┌─ Task inputs

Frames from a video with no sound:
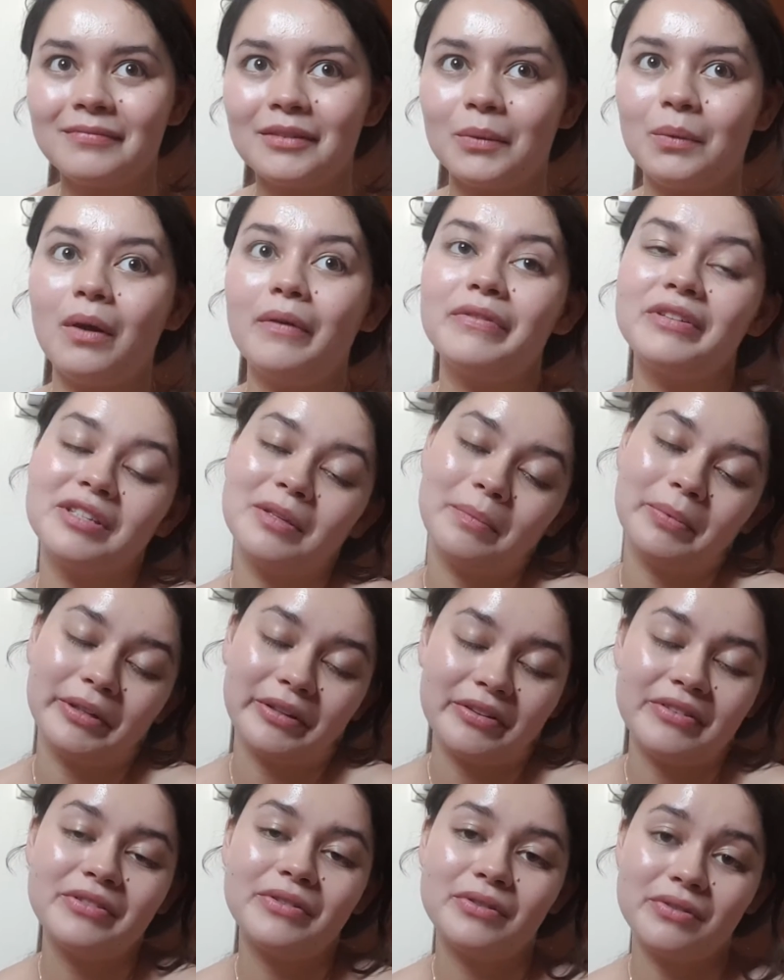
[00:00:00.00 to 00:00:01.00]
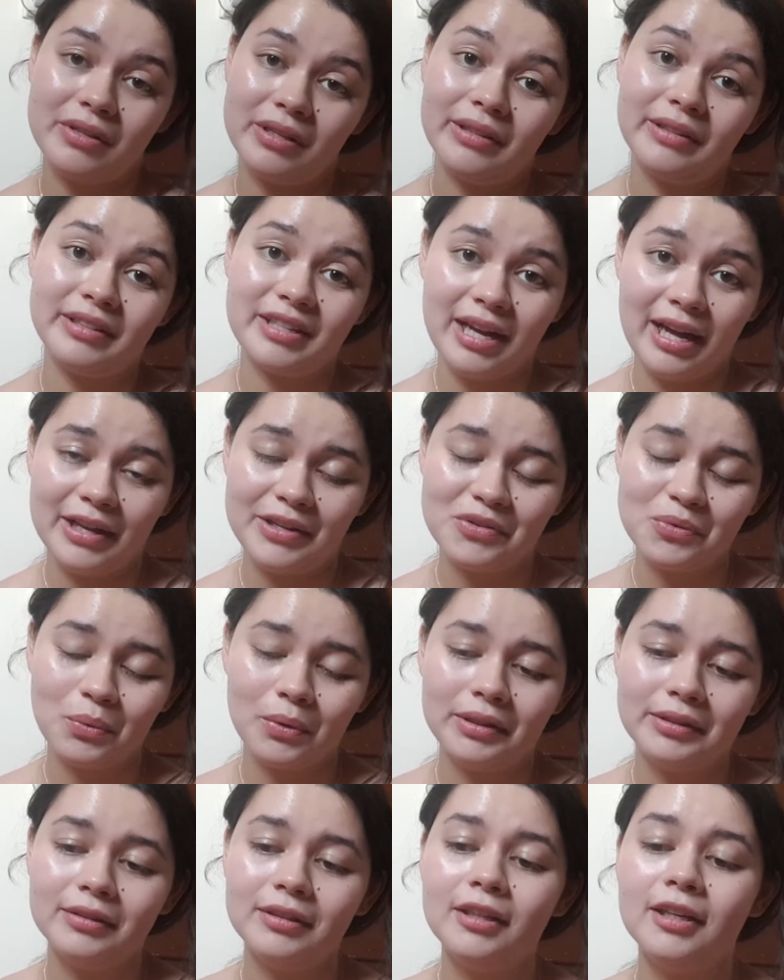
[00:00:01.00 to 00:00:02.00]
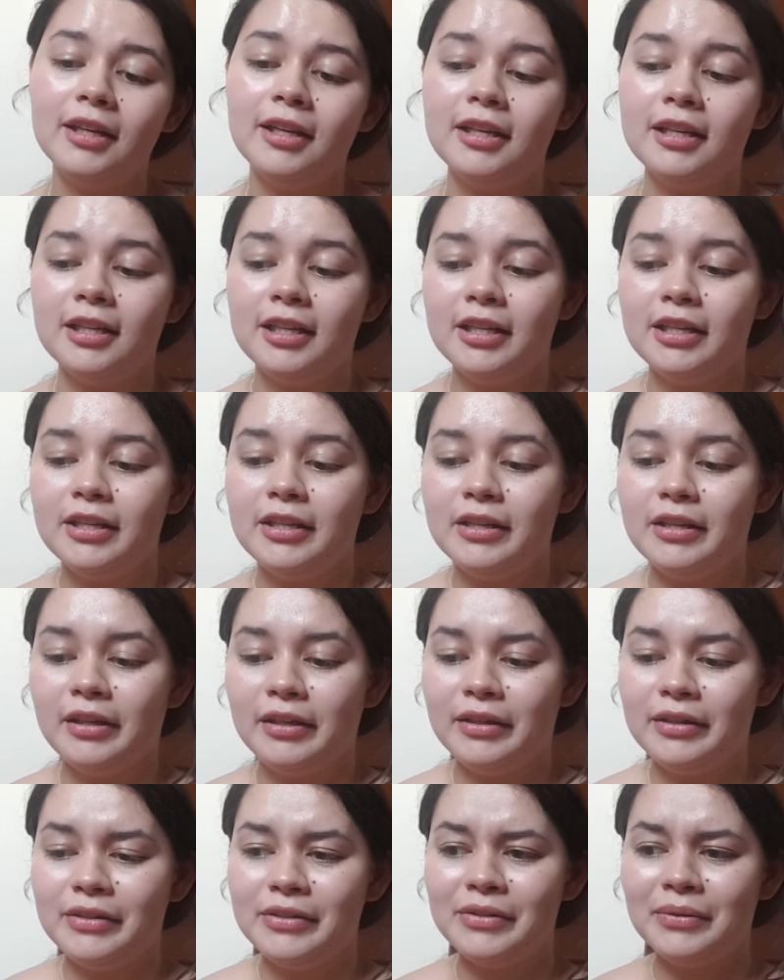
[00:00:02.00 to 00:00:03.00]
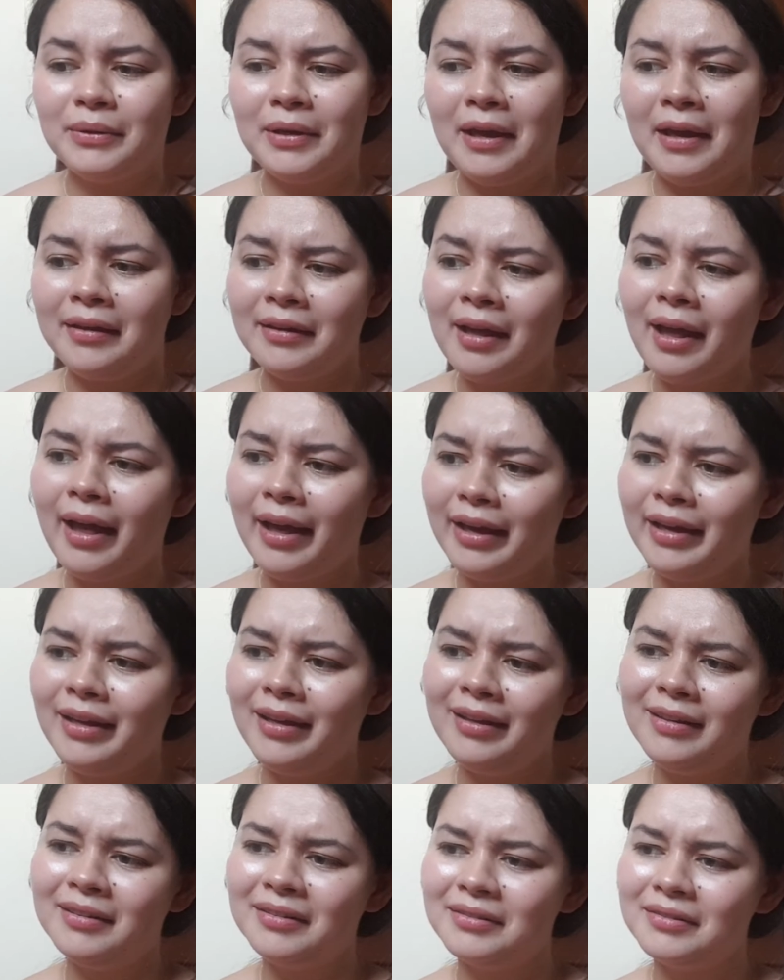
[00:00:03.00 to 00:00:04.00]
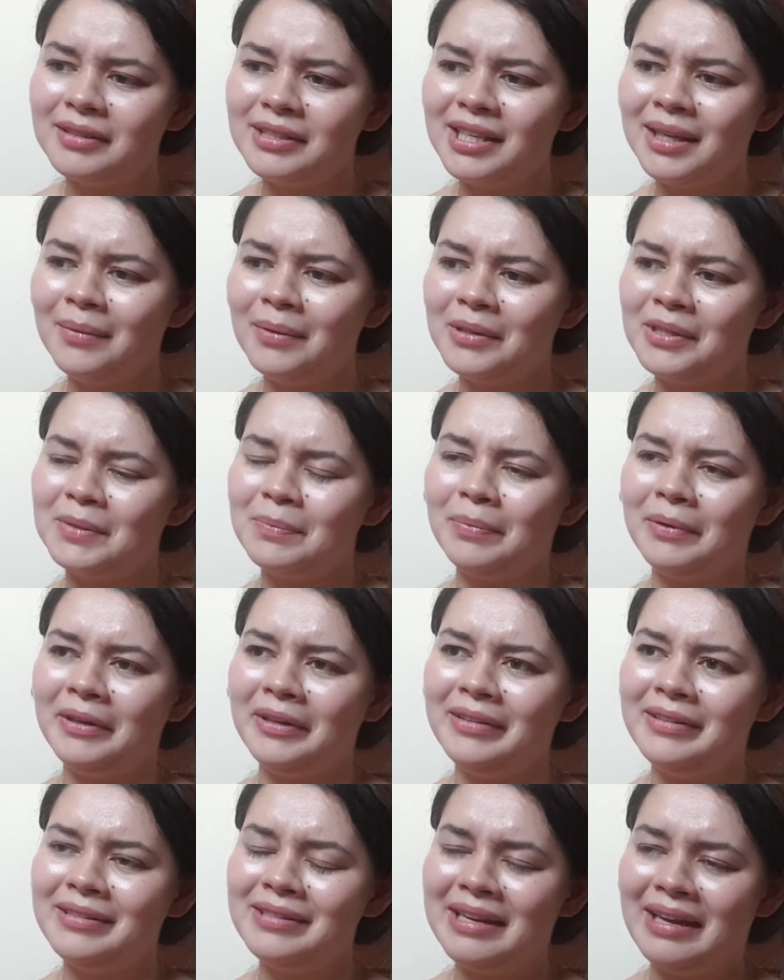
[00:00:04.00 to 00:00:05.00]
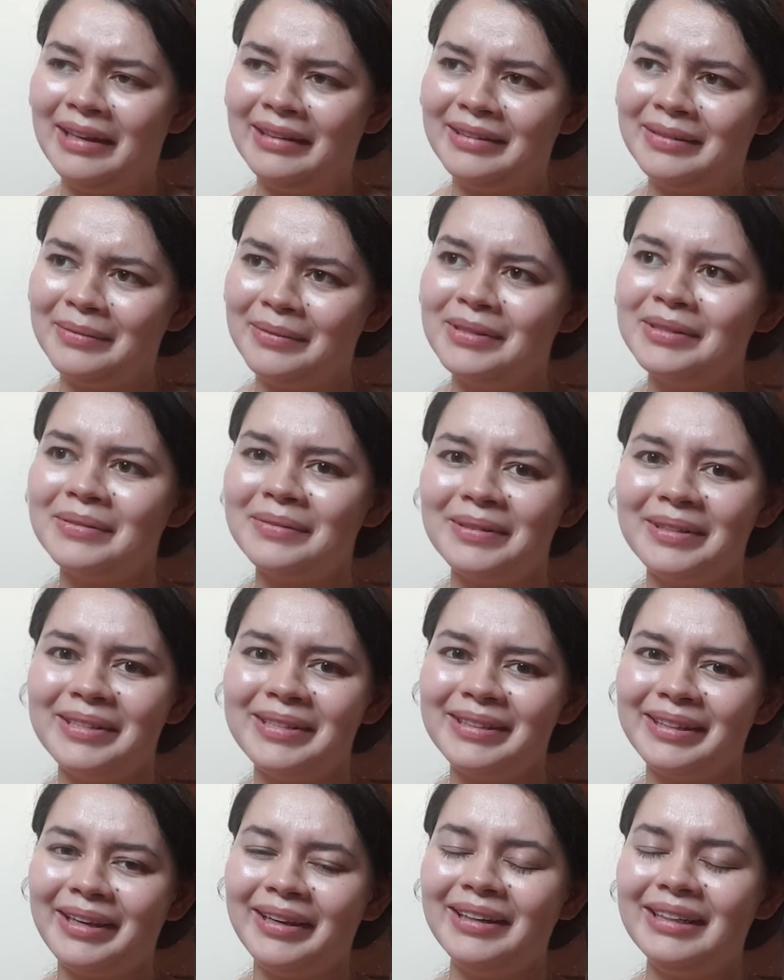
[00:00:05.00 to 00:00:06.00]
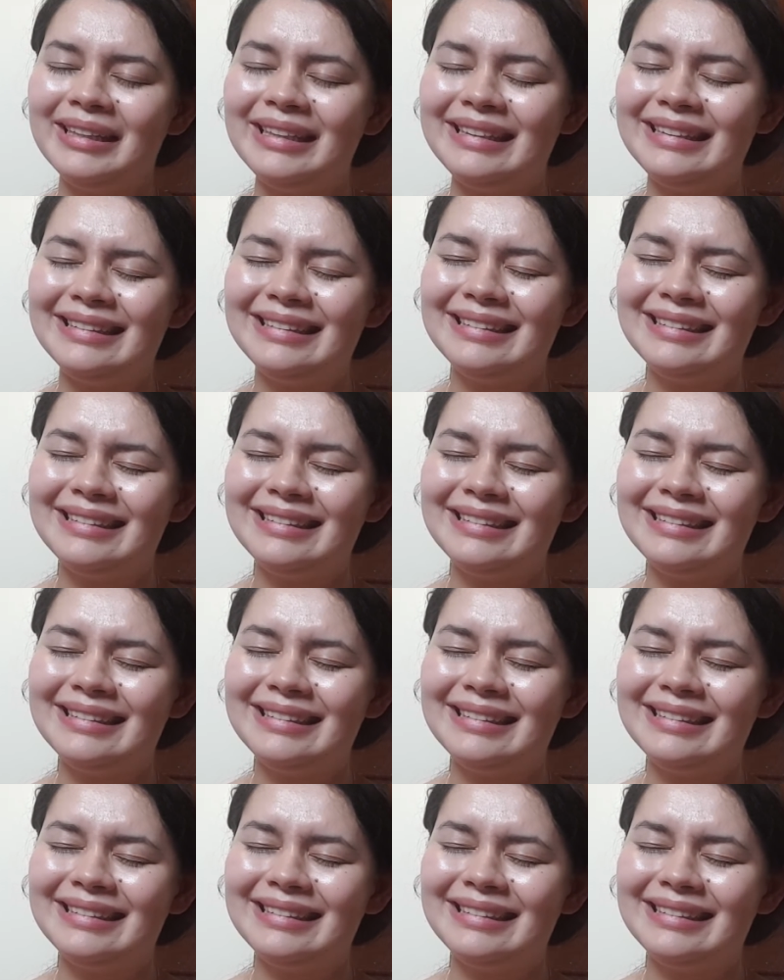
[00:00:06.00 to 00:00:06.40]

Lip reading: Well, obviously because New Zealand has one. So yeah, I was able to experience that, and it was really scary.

└─

— Your goal —
In copying the material, drop all pictures and keep everything else identical.

— Exercise response —
Frames from a video with no sound:
[00:00:00.00 to 00:00:01.00]
[00:00:01.00 to 00:00:02.00]
[00:00:02.00 to 00:00:03.00]
[00:00:03.00 to 00:00:04.00]
[00:00:04.00 to 00:00:05.00]
[00:00:05.00 to 00:00:06.00]
[00:00:06.00 to 00:00:06.40]

Lip reading: Well, obviously because New Zealand has one. So yeah, I was able to experience that, and it was really scary.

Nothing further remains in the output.